Assignment: All lines in the records below that hold "second" are to be shown.

Source material:
________

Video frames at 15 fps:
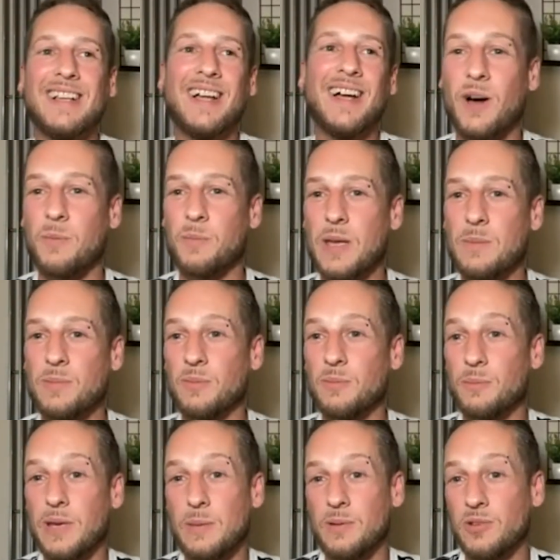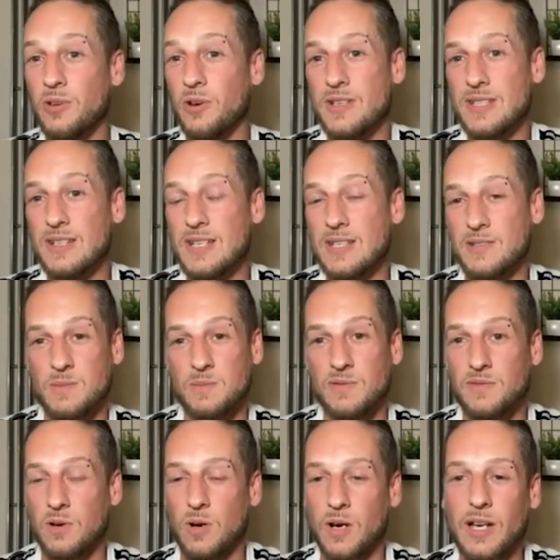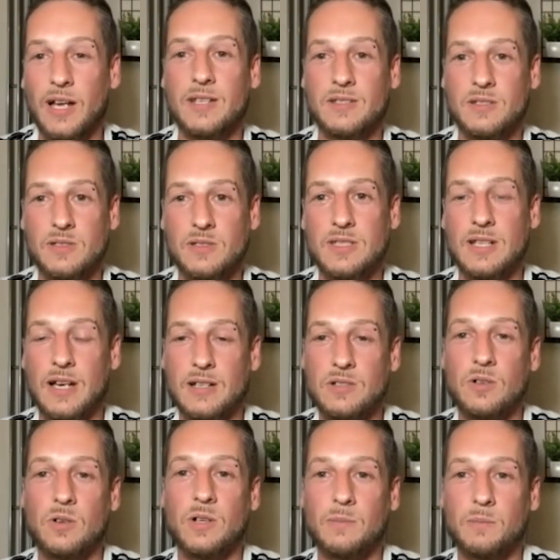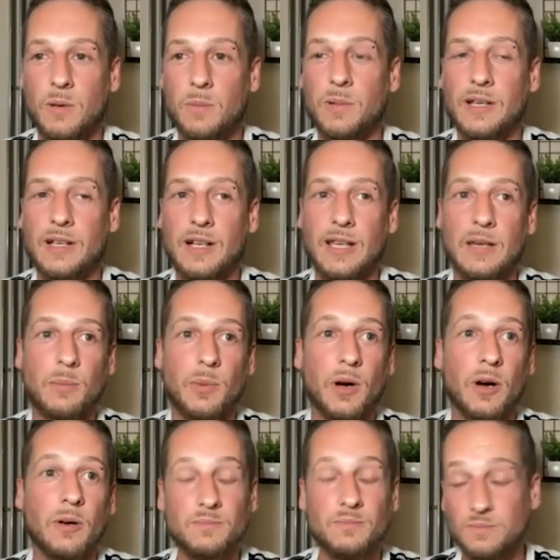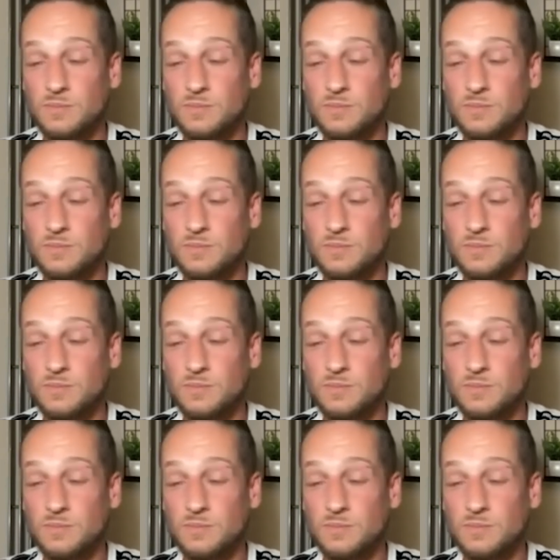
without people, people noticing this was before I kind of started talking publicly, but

________

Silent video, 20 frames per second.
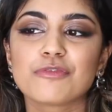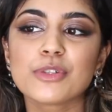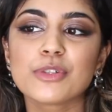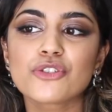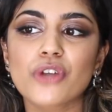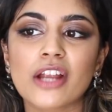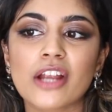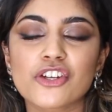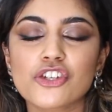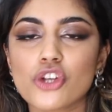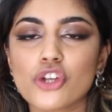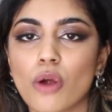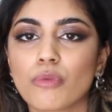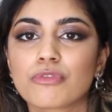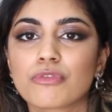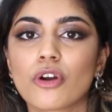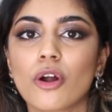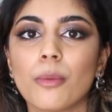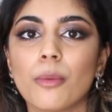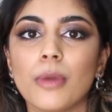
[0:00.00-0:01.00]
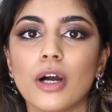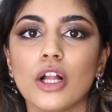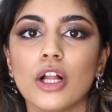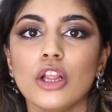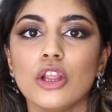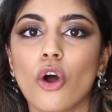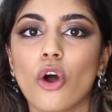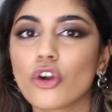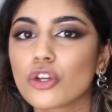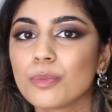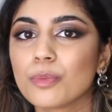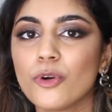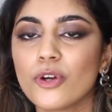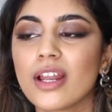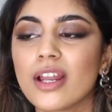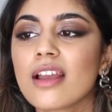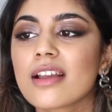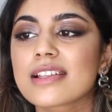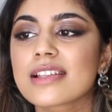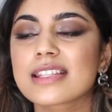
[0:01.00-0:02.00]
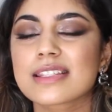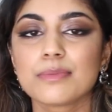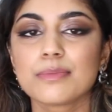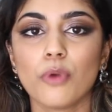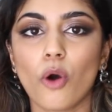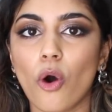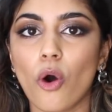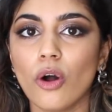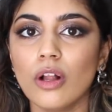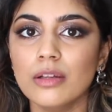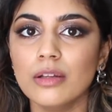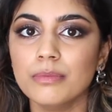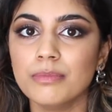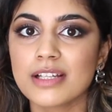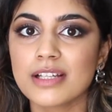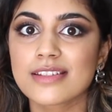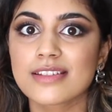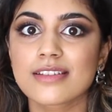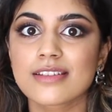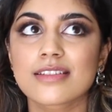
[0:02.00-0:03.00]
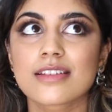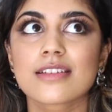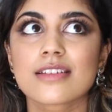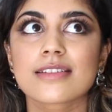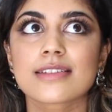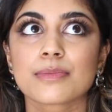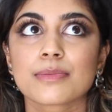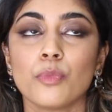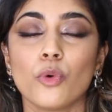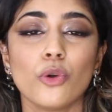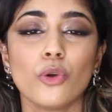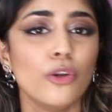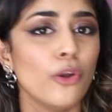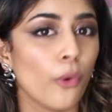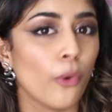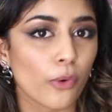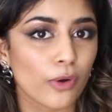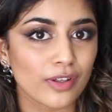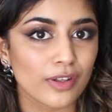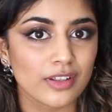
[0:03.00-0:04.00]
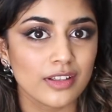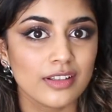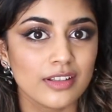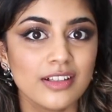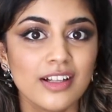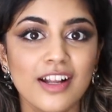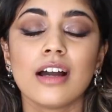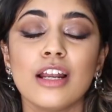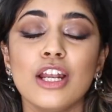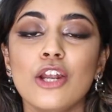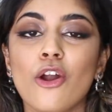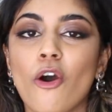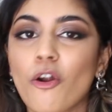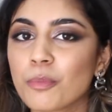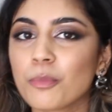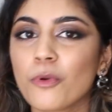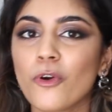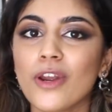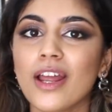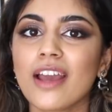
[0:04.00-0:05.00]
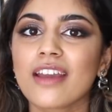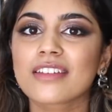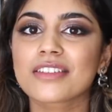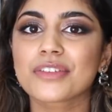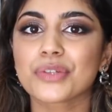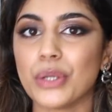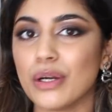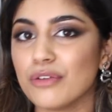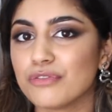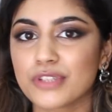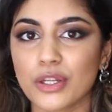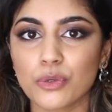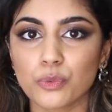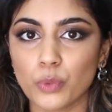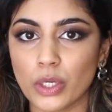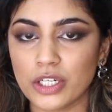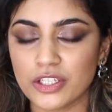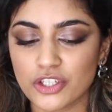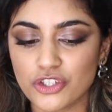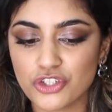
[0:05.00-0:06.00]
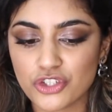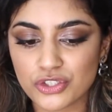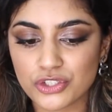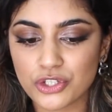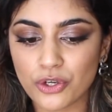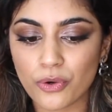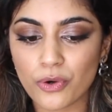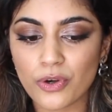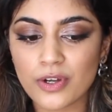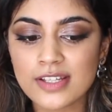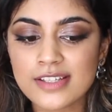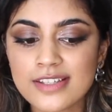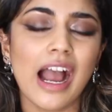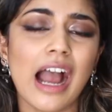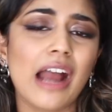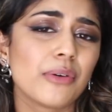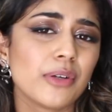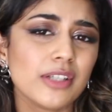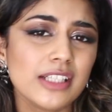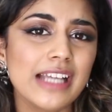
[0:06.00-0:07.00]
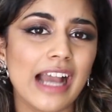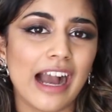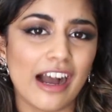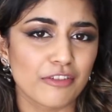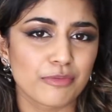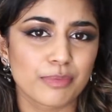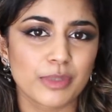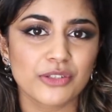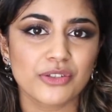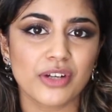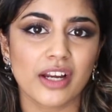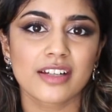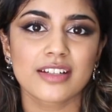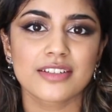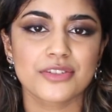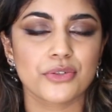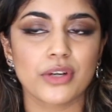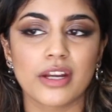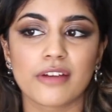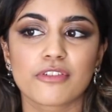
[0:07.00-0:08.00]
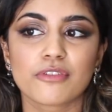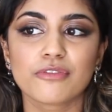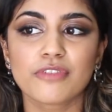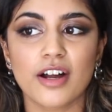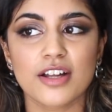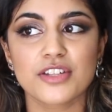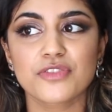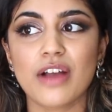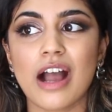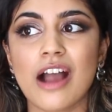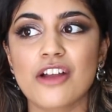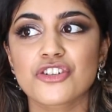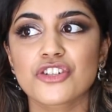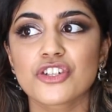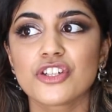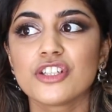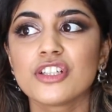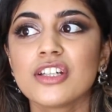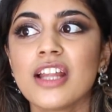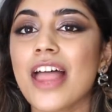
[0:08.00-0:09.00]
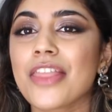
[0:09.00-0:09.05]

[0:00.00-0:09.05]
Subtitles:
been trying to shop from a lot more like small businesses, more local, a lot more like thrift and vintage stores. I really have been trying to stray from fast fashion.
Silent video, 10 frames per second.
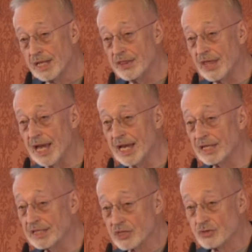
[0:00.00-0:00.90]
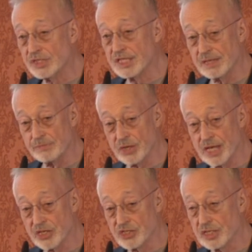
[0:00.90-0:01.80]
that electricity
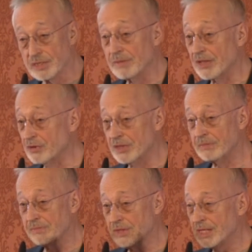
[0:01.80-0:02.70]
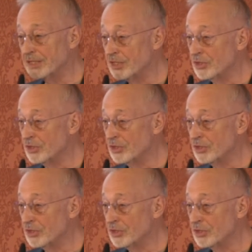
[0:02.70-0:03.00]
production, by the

________

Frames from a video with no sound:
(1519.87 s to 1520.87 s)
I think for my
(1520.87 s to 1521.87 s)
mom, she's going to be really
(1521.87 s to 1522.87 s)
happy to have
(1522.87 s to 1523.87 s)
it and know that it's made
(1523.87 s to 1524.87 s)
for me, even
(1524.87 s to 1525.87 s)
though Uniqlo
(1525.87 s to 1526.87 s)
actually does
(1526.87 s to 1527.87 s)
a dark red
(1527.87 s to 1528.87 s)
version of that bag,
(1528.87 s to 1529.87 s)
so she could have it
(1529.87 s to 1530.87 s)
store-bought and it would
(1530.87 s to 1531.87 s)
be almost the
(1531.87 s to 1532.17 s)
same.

________

Answer to this problem:
Silent video, 20 frames per second.
Silent video, 10 frames per second.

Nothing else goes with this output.